I am currently completing the study Glazed America: A History of the Doughnut (University Press of Florida, expected May 2008).  The book uses doughnuts as a mechanism to examine consumer culture’s development over the last century-and-a-half.  Once a modestly consumed ethnic food introduced by Dutch immigrants, doughnuts were served to the troops in World War I and quickly became mass-produced indulgences after the war.  By the end of World War II, doughnut marketers blanketed the nation behind a wave of chains led by North Carolina’s Krispy Kreme in 1937 and Massachusetts’ Dunkin’ Donuts in 1950.  However, in the past 20 years doughnuts have come under attack by a host of moralizing dietary challenges and competition from forces including bagels and bourgeois coffee house chains.  Many doughnut critics cast food as a moral battleground:  Doughnuts loom as one more horrid substance we shovel into our collective mouths, symbols of Americans’ ever-increasing laziness and obesity.  In the face of the “low carb” diet movement some observers--and even a few doughnut makers--have divined the doughnuts’ imminent demise.  Doughnut consumption reflects the dominant currents in twentieth-century marketing, the dynamic meanings assumed by any one commodity, the nationalist symbolism projected onto goods and marketers, and the moralizing that a host of observers associate with particular consumption patterns.  See my piece in Ambidextrous and an article from San Jose Mercury News for more on the project.

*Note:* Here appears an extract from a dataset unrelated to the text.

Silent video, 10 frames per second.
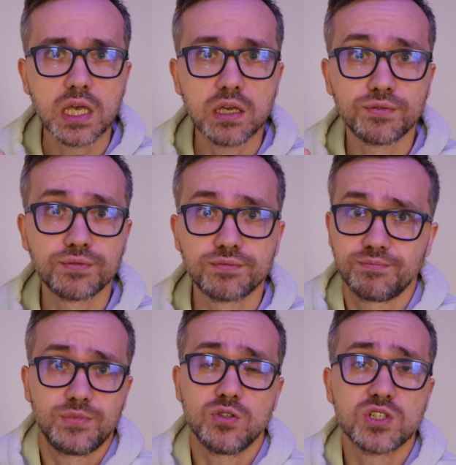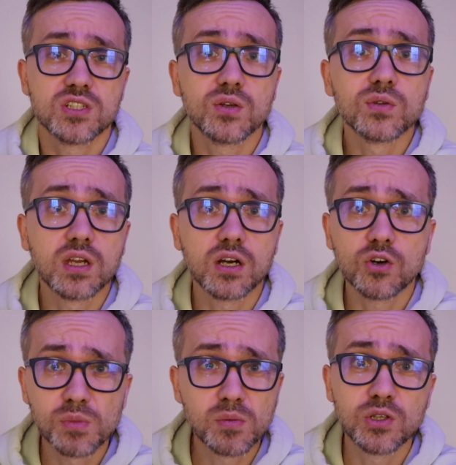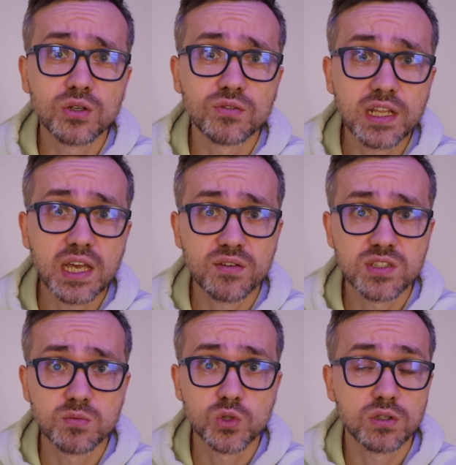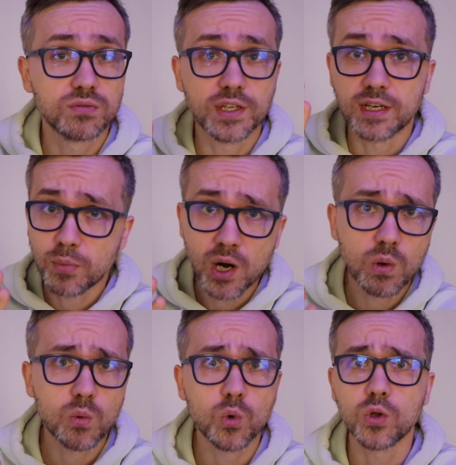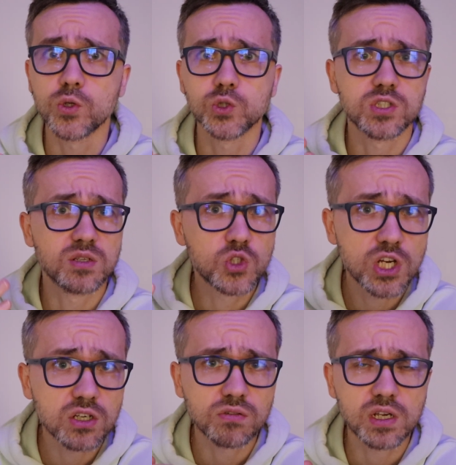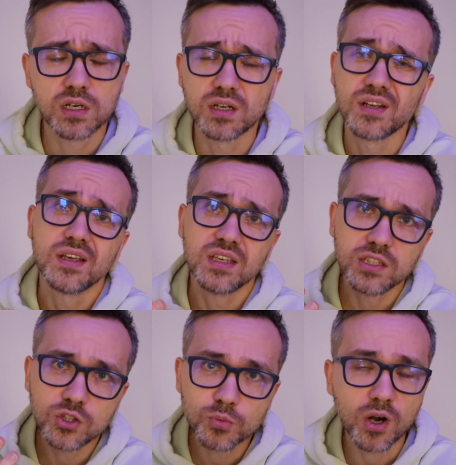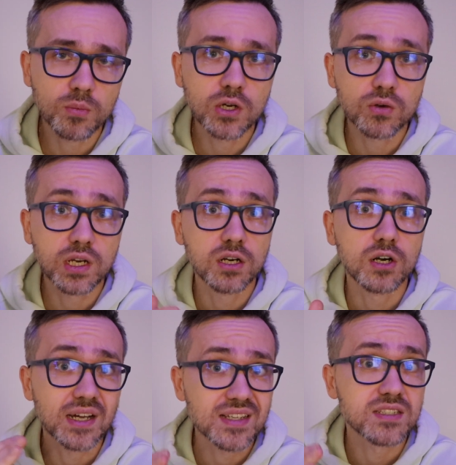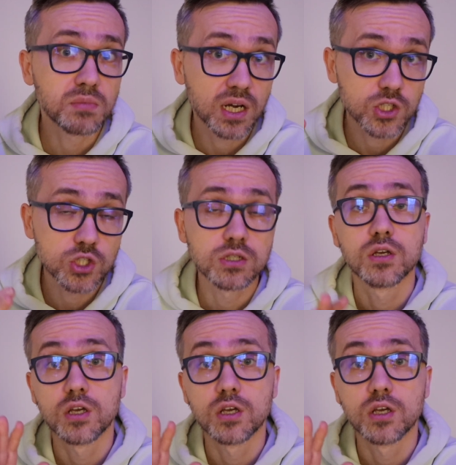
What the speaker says: If you just don't care, or maybe you already have some sort of like power walls or some generator, you probably don't care as much.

(Above) Doughnuts' first moment of fame was during World War I, when Salvation Army "lassies" distributed them in the trenches (postcard from author's collection).

My ongoing research project is the long-term study of race and racism in Indianapolis' near-Westside.  Archaeological research focused on the Ransom Place Historic District and surrounding neighborhoods is examining everyday life, materialism, and African-American culture since the late-nineteenth century.  Through a 2001 grant from the Indiana University Arts and Humanities Initiative, I began an archival survey of the community that once lived in the near-Westside neighborhoods that are now part of the IUPUI campus.  This survey has systematically inventoried the number of neighborhood residents since the 1850's, their cultural identity, their occupations, where they lived, and the stores, workplaces, churches, and schools that were part of this community.  The research has collected primary records, such as censuses and city directories, records oral histories of community residents, and inventoried the vast range of social institutions in these neighborhoods, such as churches.  A 2004 IU Home Pages article discusses the project

The campus survey project is summarized in "Engagement and the Color Line: Race, Renewal and Public Archaeology in the Urban Midwest" (Urban Anthropology 32(2)[2003]:205-229), "African-American Heritage in a Multicultural Community: An Archaeology of Race, Culture, and Consumption" in Places in Mind: Public Archaeology as Applied Anthropology (Blackwell, 2004), and "Racializing the commonplace landscape: an archaeology of urban renewal along the color line" (World Archaeology, 2006).  My paper "Ideology, Power, and Capitalism: the Historical Archaeology of Consumption" appeared in The Blackwell Companion to Social Archaeology, edited by Lynn Meskell and Robert Preucel (Blackwell, 2004).  With Marlys Pearson, I am the co-author of "Domesticating Barbie:  An Archaeology of Barbie Material Culture and Domestic Ideology," which we published in the International Journal of Historical Archaeology in December 1999.  With Terry Klein, I am the co-author of "Archaeological Views of Southern Culture and Urban Life"  in Archaeologies of Southern Urban Landscapes (edited by Amy Young, 2000).  I am the co-author with Robert Paynter of "Representing Colonizers: An Archaeology of Creolization, Ethnogenesis, and Indigenous Material Culture among the Haida" (Historical Archaeology, 2000).  My paper "Imagining Blackness:  Archaeological and Cinematic Visions of African-American Life" appeared in Box Office Archaeology: Refining Hollywood's Portrayals of the Past (Left Coast Press, 2007).  My papers "Excavating America’s Metaphor: Race, Diaspora, and Vindicationist Archaeologies" and “`The strange and unusual':  The Material and Social Dimensions of Overseas Chinese Identity" will appear in Historical Archaeology in 2008.